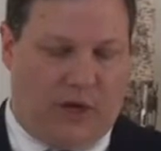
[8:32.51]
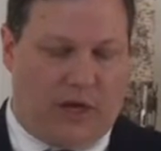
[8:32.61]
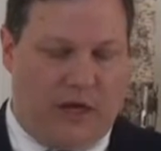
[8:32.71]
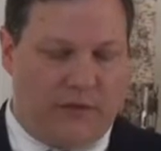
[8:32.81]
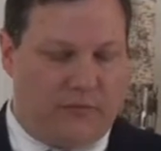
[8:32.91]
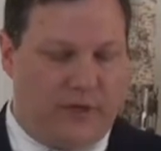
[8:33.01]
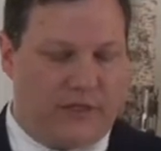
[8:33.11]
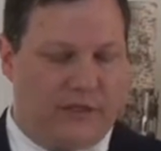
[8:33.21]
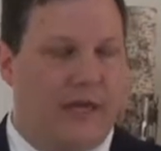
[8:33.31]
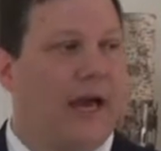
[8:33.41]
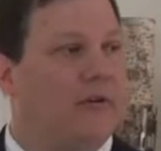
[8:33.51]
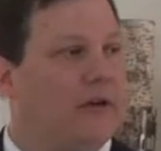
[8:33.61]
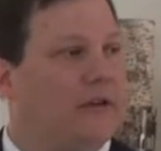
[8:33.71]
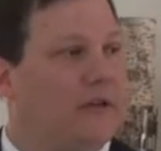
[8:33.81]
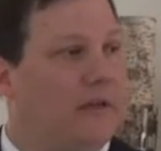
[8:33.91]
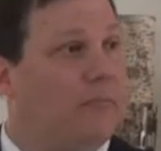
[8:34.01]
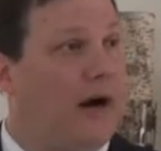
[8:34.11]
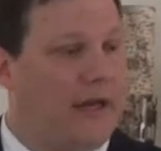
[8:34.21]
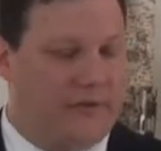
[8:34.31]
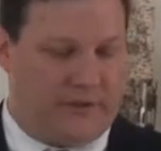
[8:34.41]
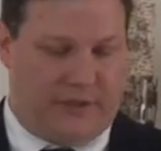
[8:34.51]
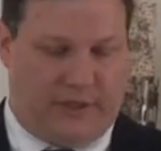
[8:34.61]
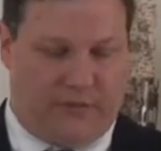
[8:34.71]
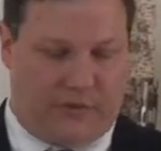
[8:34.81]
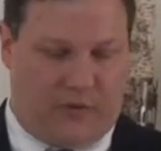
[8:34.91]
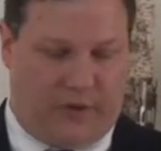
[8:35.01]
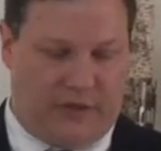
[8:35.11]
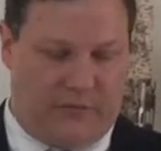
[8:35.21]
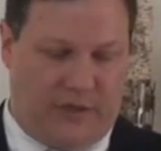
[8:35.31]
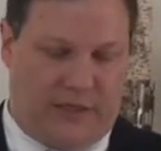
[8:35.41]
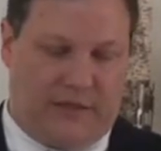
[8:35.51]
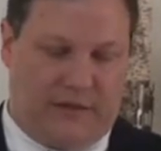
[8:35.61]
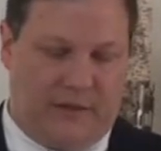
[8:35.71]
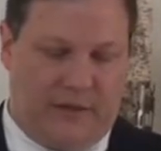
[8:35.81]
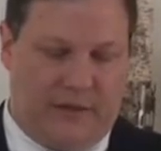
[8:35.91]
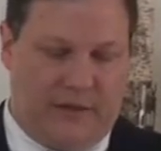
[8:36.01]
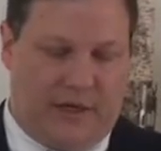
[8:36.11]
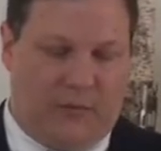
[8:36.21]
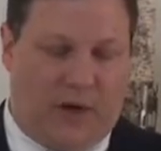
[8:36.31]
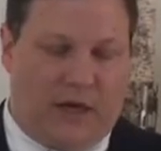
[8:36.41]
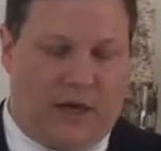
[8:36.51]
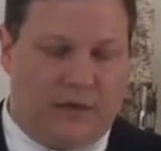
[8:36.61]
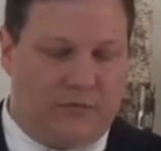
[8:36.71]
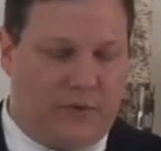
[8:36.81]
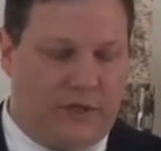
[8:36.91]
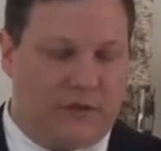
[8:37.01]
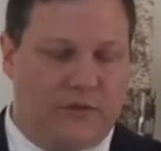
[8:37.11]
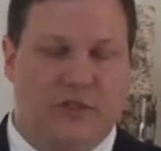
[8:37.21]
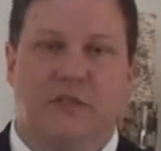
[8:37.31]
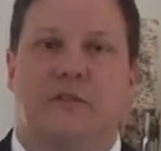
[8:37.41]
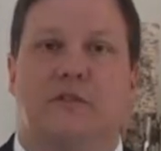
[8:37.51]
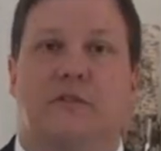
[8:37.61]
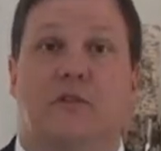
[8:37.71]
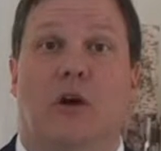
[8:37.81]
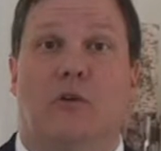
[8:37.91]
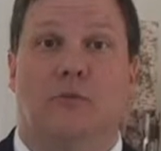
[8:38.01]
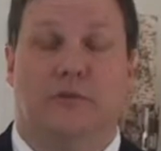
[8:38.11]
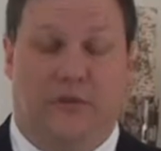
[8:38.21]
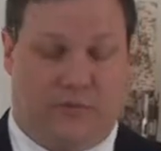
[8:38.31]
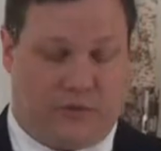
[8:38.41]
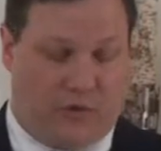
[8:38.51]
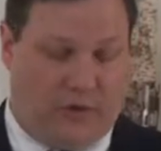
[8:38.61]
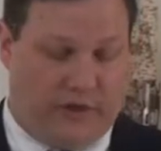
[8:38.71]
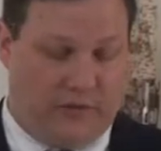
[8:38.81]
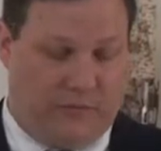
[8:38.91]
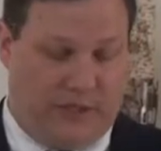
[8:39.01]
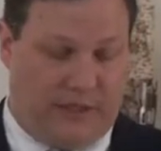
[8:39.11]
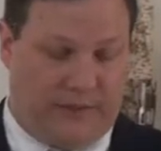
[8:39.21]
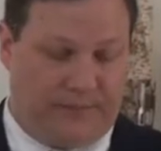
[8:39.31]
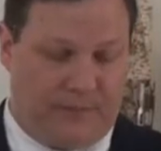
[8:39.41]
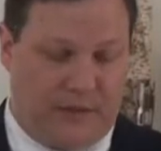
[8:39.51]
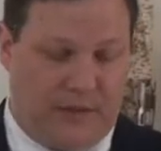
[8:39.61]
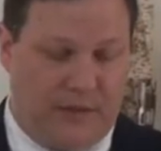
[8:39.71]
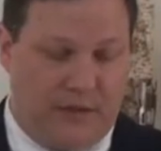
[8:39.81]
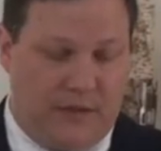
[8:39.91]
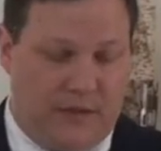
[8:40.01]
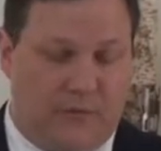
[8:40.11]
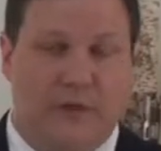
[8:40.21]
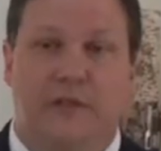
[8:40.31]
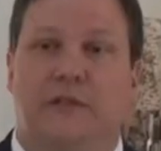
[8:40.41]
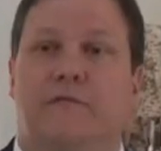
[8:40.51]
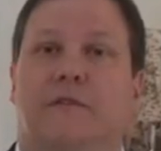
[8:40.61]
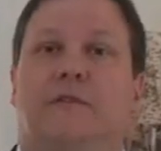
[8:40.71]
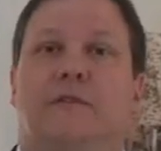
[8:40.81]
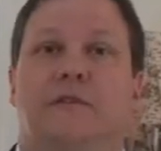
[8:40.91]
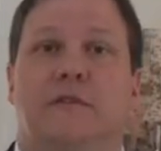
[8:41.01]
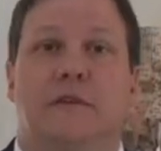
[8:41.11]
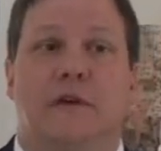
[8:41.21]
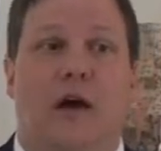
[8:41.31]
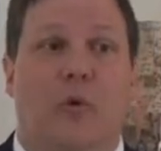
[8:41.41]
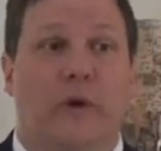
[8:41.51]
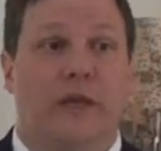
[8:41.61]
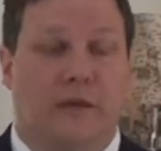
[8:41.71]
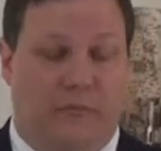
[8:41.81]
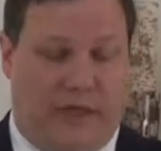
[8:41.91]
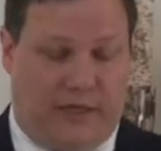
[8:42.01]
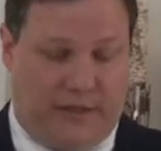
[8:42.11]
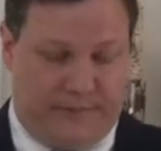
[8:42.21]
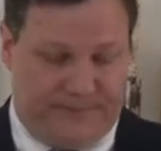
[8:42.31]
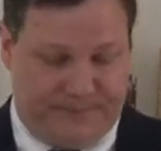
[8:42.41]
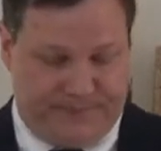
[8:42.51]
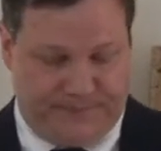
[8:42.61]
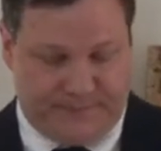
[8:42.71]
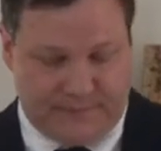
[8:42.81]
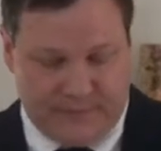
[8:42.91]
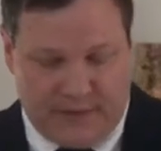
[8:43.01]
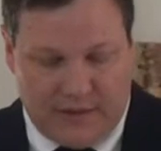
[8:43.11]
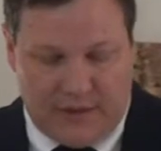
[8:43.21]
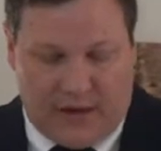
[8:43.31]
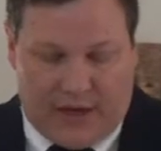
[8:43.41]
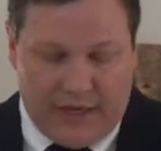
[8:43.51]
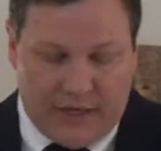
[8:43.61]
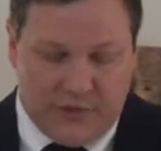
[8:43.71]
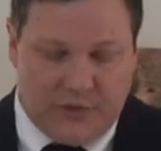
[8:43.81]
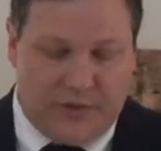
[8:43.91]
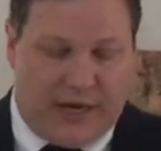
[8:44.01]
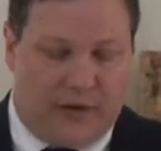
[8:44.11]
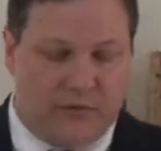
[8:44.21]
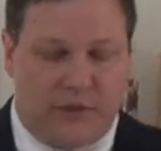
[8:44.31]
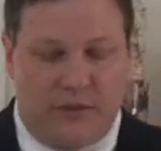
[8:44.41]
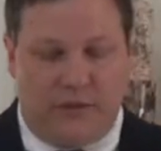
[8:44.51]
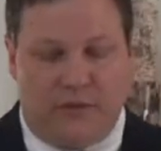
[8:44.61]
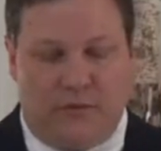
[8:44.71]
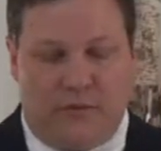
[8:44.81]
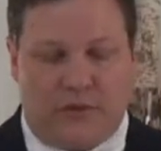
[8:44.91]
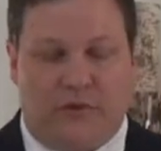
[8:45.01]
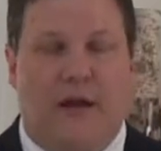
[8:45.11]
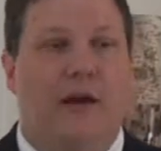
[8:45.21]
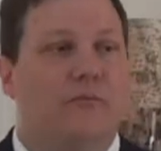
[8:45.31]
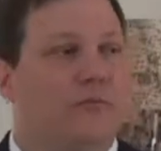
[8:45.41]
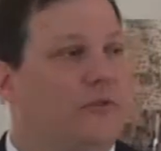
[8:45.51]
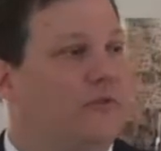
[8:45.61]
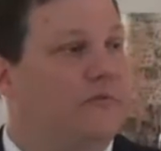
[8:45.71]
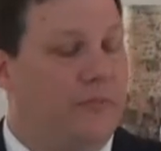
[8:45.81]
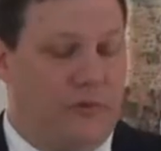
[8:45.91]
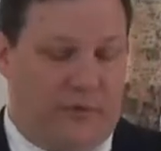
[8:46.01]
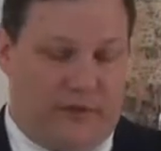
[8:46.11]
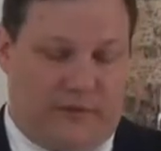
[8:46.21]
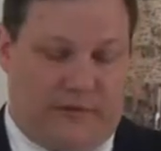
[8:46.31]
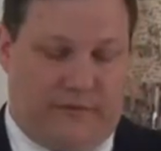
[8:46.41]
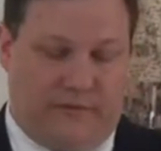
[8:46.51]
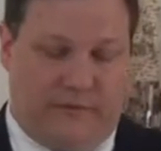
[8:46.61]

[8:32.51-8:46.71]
What kind of week did Herod and Pilate think it was going to be? And what kind of week did Jesus know it was going to be? What a difference a week can make. I ask you now, which crowd would you have been with?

========================================================================

Exercise: In your copy of the listing above, reproduce each line exactly and omit all pictures.

Task solution:
[8:32.51]
[8:32.61]
[8:32.71]
[8:32.81]
[8:32.91]
[8:33.01]
[8:33.11]
[8:33.21]
[8:33.31]
[8:33.41]
[8:33.51]
[8:33.61]
[8:33.71]
[8:33.81]
[8:33.91]
[8:34.01]
[8:34.11]
[8:34.21]
[8:34.31]
[8:34.41]
[8:34.51]
[8:34.61]
[8:34.71]
[8:34.81]
[8:34.91]
[8:35.01]
[8:35.11]
[8:35.21]
[8:35.31]
[8:35.41]
[8:35.51]
[8:35.61]
[8:35.71]
[8:35.81]
[8:35.91]
[8:36.01]
[8:36.11]
[8:36.21]
[8:36.31]
[8:36.41]
[8:36.51]
[8:36.61]
[8:36.71]
[8:36.81]
[8:36.91]
[8:37.01]
[8:37.11]
[8:37.21]
[8:37.31]
[8:37.41]
[8:37.51]
[8:37.61]
[8:37.71]
[8:37.81]
[8:37.91]
[8:38.01]
[8:38.11]
[8:38.21]
[8:38.31]
[8:38.41]
[8:38.51]
[8:38.61]
[8:38.71]
[8:38.81]
[8:38.91]
[8:39.01]
[8:39.11]
[8:39.21]
[8:39.31]
[8:39.41]
[8:39.51]
[8:39.61]
[8:39.71]
[8:39.81]
[8:39.91]
[8:40.01]
[8:40.11]
[8:40.21]
[8:40.31]
[8:40.41]
[8:40.51]
[8:40.61]
[8:40.71]
[8:40.81]
[8:40.91]
[8:41.01]
[8:41.11]
[8:41.21]
[8:41.31]
[8:41.41]
[8:41.51]
[8:41.61]
[8:41.71]
[8:41.81]
[8:41.91]
[8:42.01]
[8:42.11]
[8:42.21]
[8:42.31]
[8:42.41]
[8:42.51]
[8:42.61]
[8:42.71]
[8:42.81]
[8:42.91]
[8:43.01]
[8:43.11]
[8:43.21]
[8:43.31]
[8:43.41]
[8:43.51]
[8:43.61]
[8:43.71]
[8:43.81]
[8:43.91]
[8:44.01]
[8:44.11]
[8:44.21]
[8:44.31]
[8:44.41]
[8:44.51]
[8:44.61]
[8:44.71]
[8:44.81]
[8:44.91]
[8:45.01]
[8:45.11]
[8:45.21]
[8:45.31]
[8:45.41]
[8:45.51]
[8:45.61]
[8:45.71]
[8:45.81]
[8:45.91]
[8:46.01]
[8:46.11]
[8:46.21]
[8:46.31]
[8:46.41]
[8:46.51]
[8:46.61]

[8:32.51-8:46.71]
What kind of week did Herod and Pilate think it was going to be? And what kind of week did Jesus know it was going to be? What a difference a week can make. I ask you now, which crowd would you have been with?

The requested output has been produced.